Same Ol' Depot Service

They can build the most beautiful store in the world, and fill it with classy merchandise, but unless  Home Depot does something about it's salesmanship, the retailer will never be better than mediocre.

When it comes to sales service, the Manhattan Home Depot is just like very other store in the system: Dreadful. (But at least the Depot kids smile. At Expo, they give  no service and they're uppity).

In the hand knot area, I heard one customer ask her friend, "Why are these rugs so expensive?  Is it the workmanship?€VbCrLf

Since the only sales person on the floor was selling a scatter rug in the back of the department, I guess she'll never find out.

Back there with the salesman, the customer was making a choice between two small rugs. One was a machine tufted scatter with a rubberized back for $20. The other was a small crewel  import for $35 without backing. The customer seemed to be giving himself a little sales talk while the salesman kept his mouth shut. The customer said he liked the looks of the crewel work rug, but needed the non-skid component. The salesman shrugged. Three feet away, there was a display of non-skid underlay.

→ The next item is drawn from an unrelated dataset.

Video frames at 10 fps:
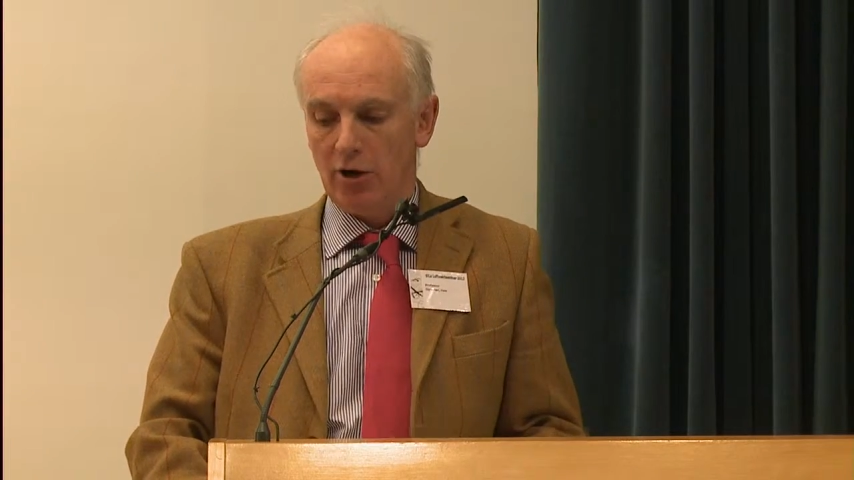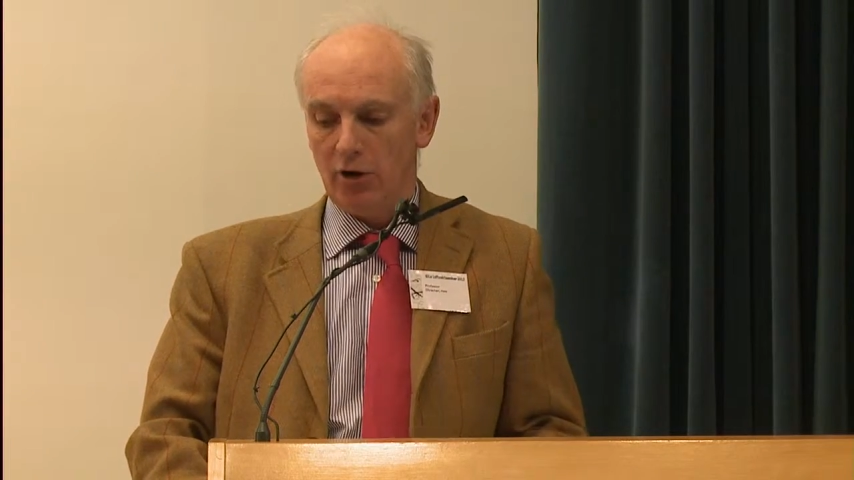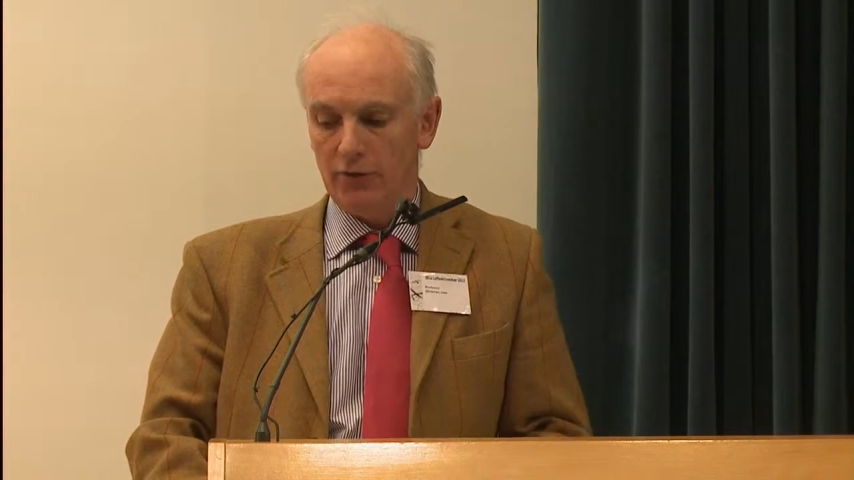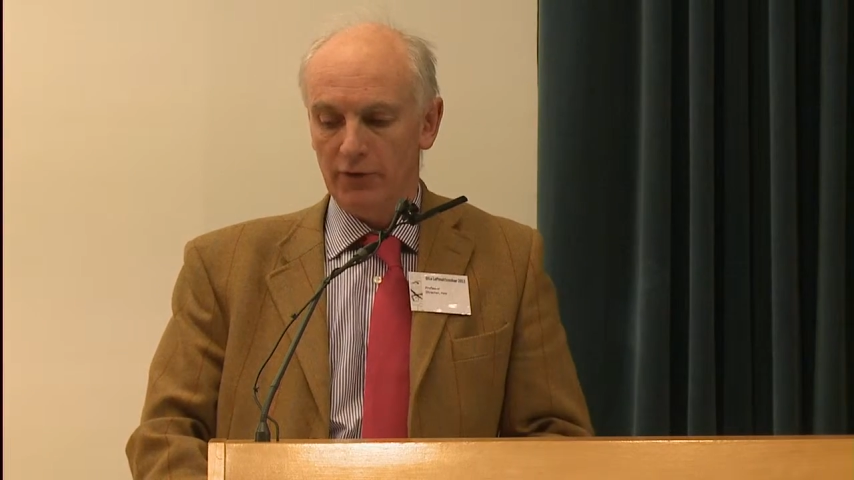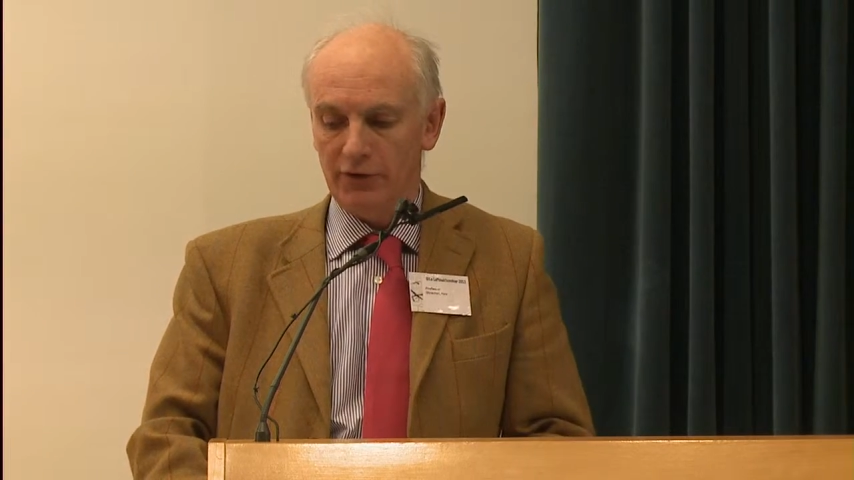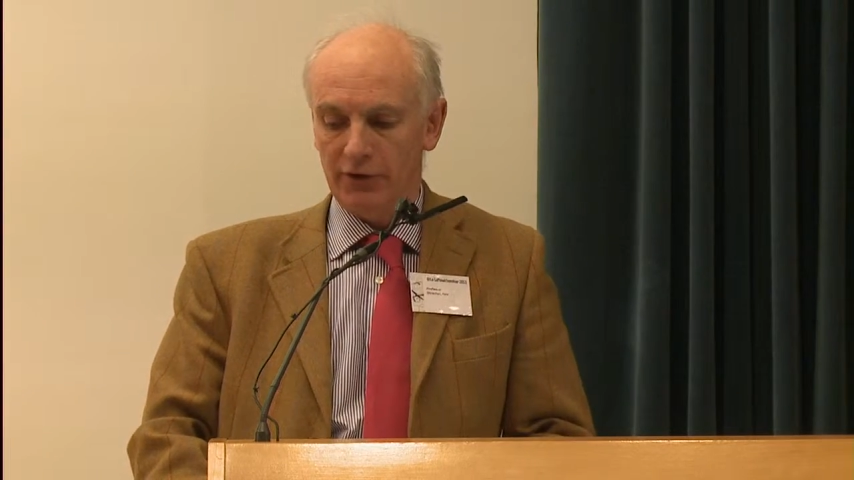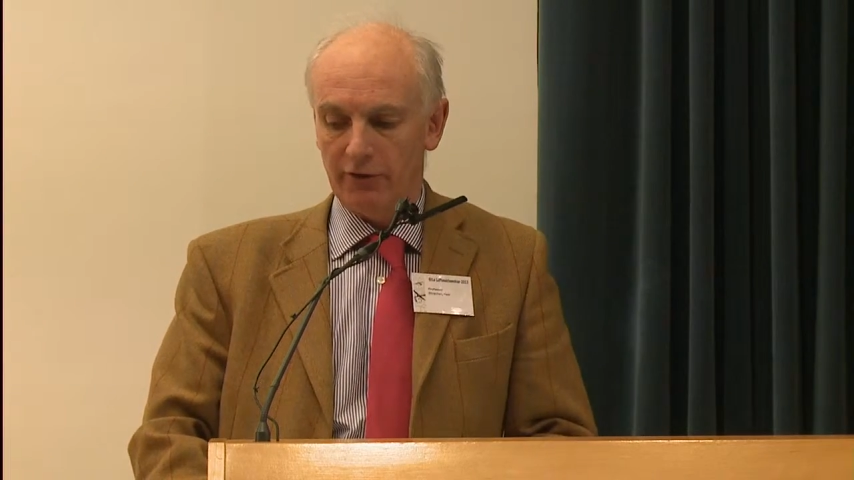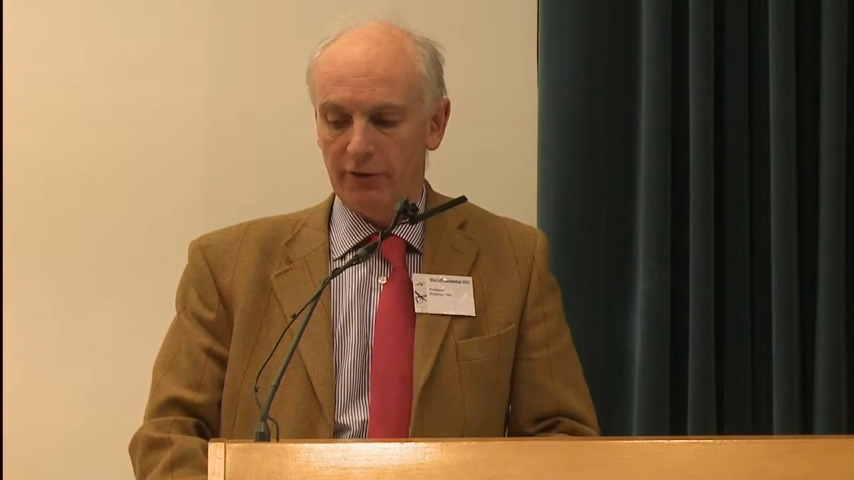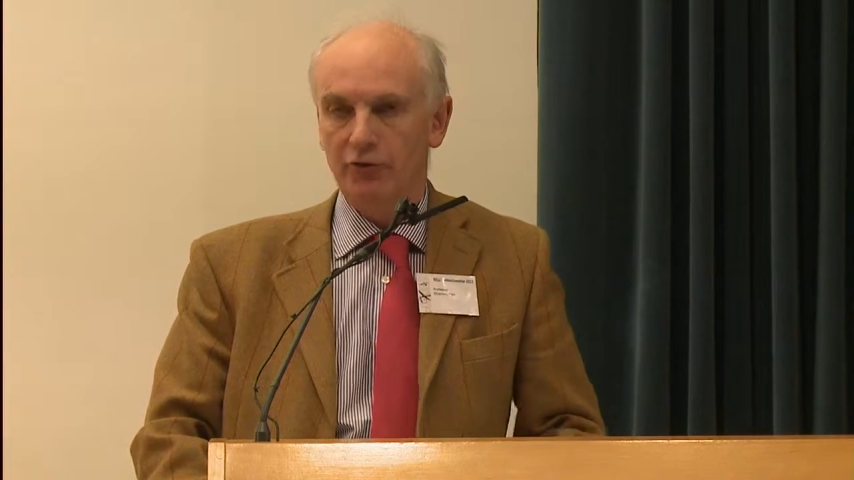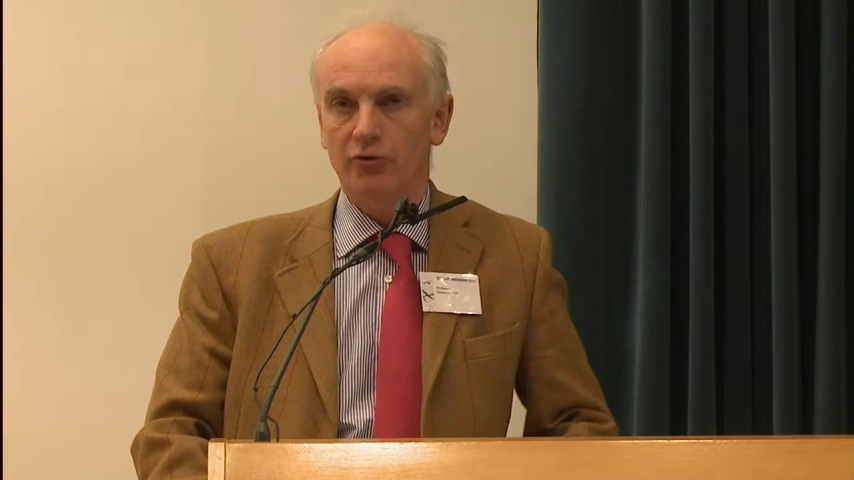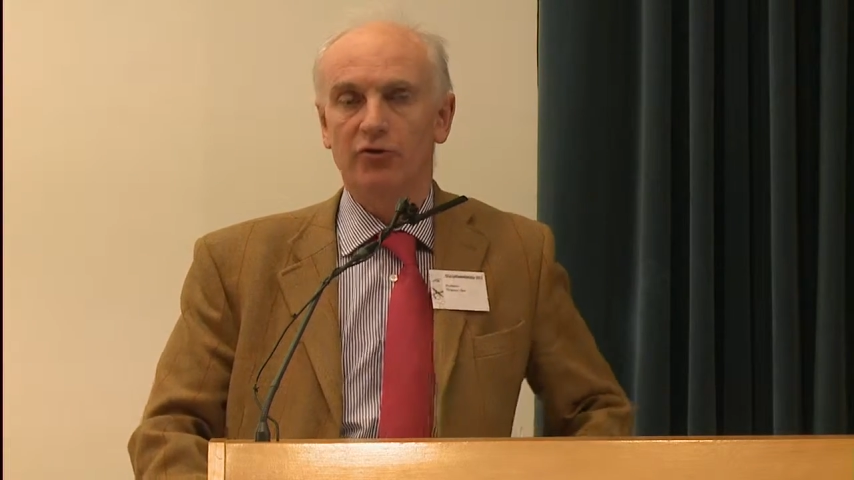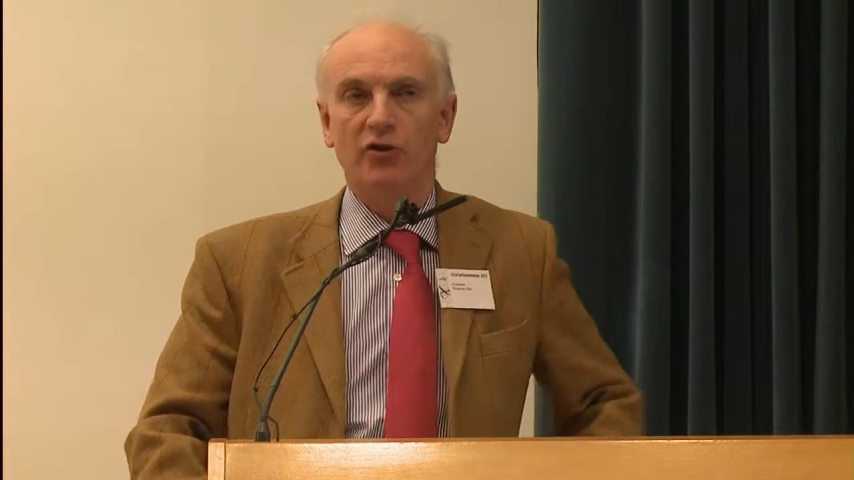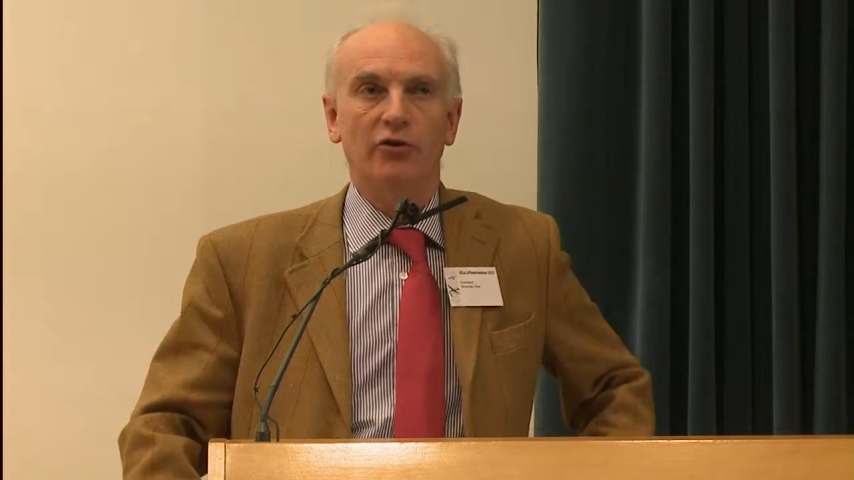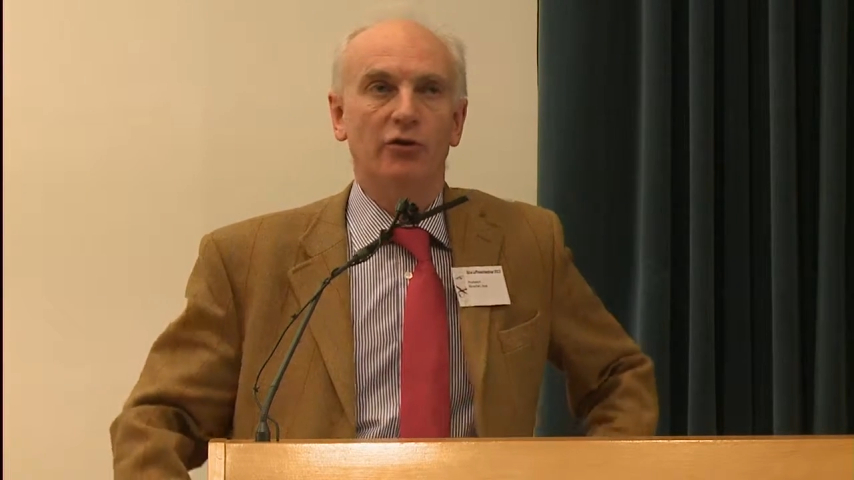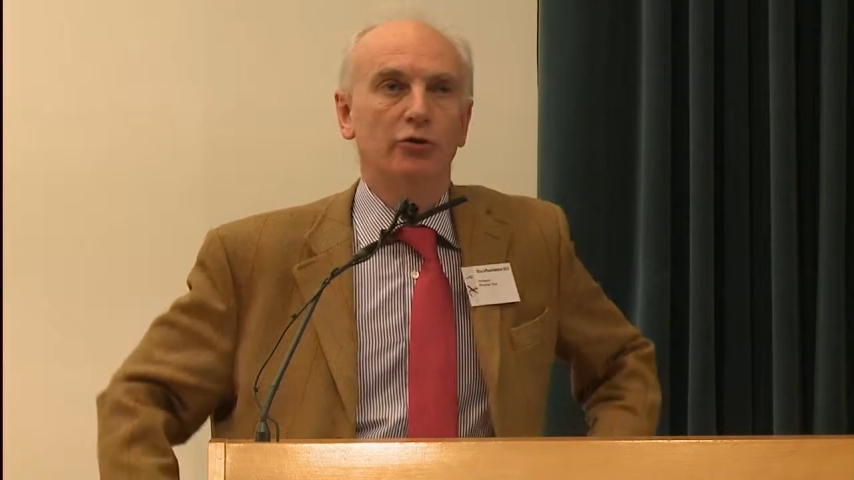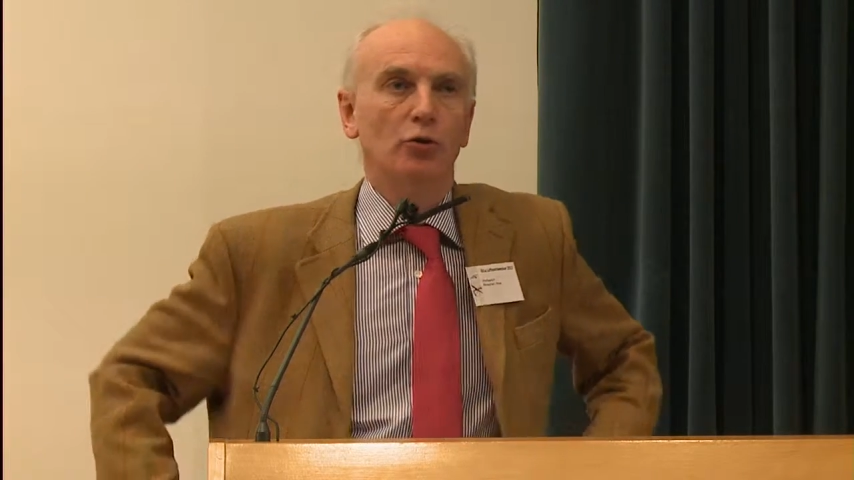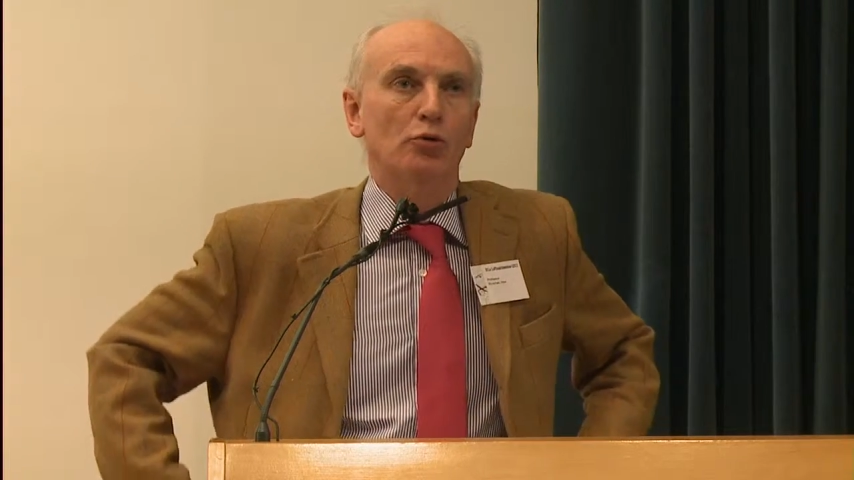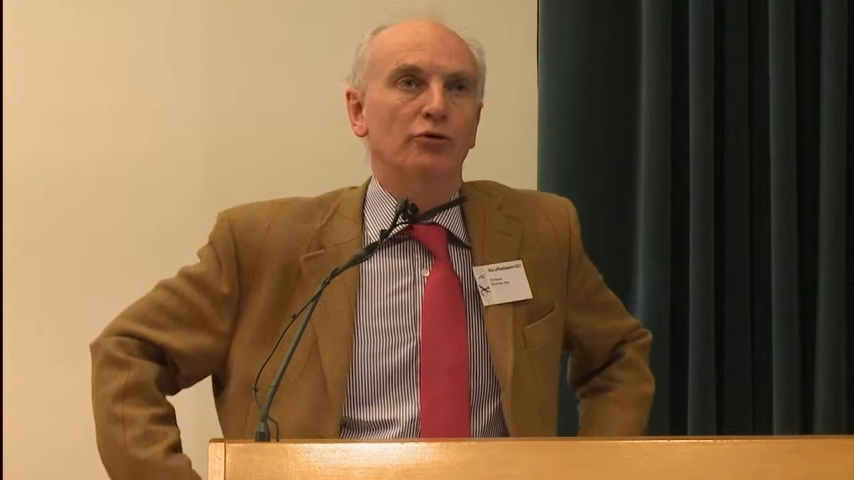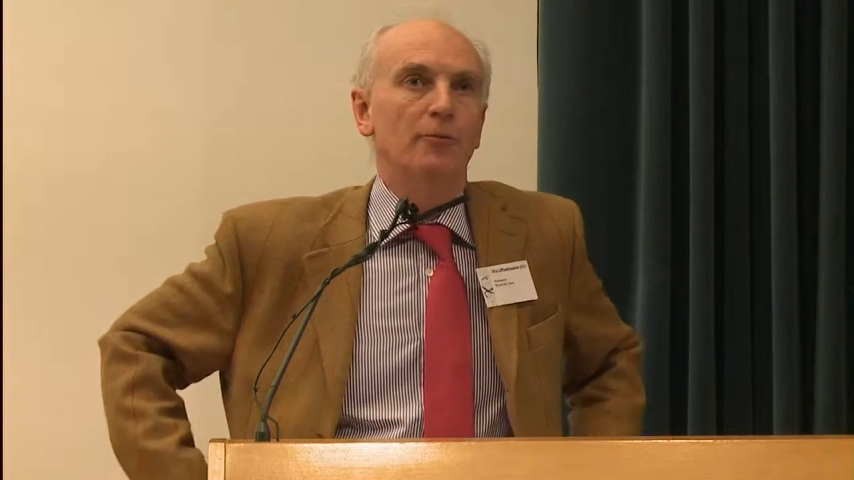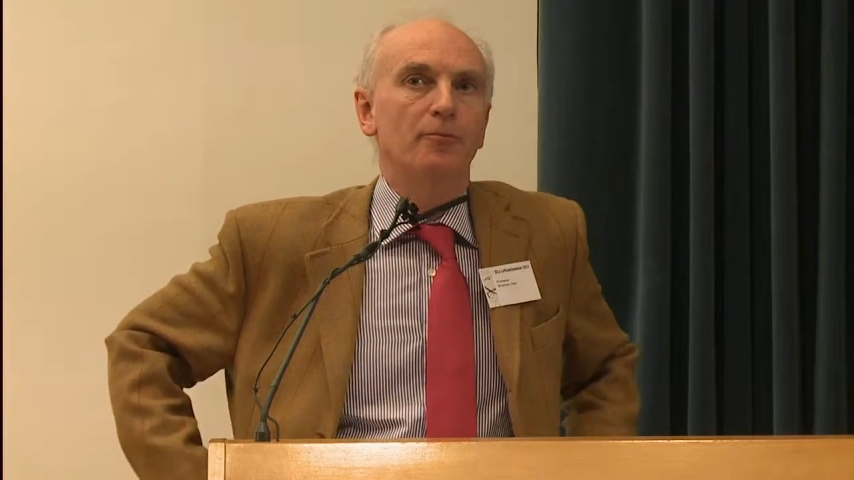of serious strategic thought.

The man took the $20 rug and went away.

The salesman went away, too.

The two women at the hand-knotted rack also went away.

I went away.

 


The Home Depot occupies a classic cast iron building in Manhattan's hot big-box retailing district.

THE REPORT CARD
Home Depot-New York

Subject

Grade

design and color selection


 *  *  *
The hand knotted Oriental rugs tended to traditional colors and patterns. The hand tufted rugs showed some contemporary spark. Machine made rugs were mostly brown.

 

range of prices


 *  *  *  * 
We got ya covered

 

construction selection

 

*  *  * 
Lots of machine made rugs and a good selection of traditional high end hand knots. Weak in hand tufted and under-$1,000 hand knots

 

sales help:
 product knowledge


One star is a gift because the kid smiled.

 

sales help:
design and color knowledge


(no stars)
A guy wearing an orange apron can give me design advice?

 

product presentation

:
 * *  *  *
 

The surprise of $8,000 hand knots gave this department an unexpected WOW factor.

Excellent integration of small rugs within the large rug department.  Hanging racks were organized by construction, which is serviceable, but unimaginative.

 

Enjoyment level


*  *  *  *  * 
The new Manhattan Home Depot has an extraordinarily high energy level. With multiple products reaching out to grab you, and plenty of other shoppers running around with you, you feel like you're at the center of the retailing world.

 

ED NOTE: Lissa Wyman, Editor and publisher of rugnews.com is filling in for The Observer, who is pouting.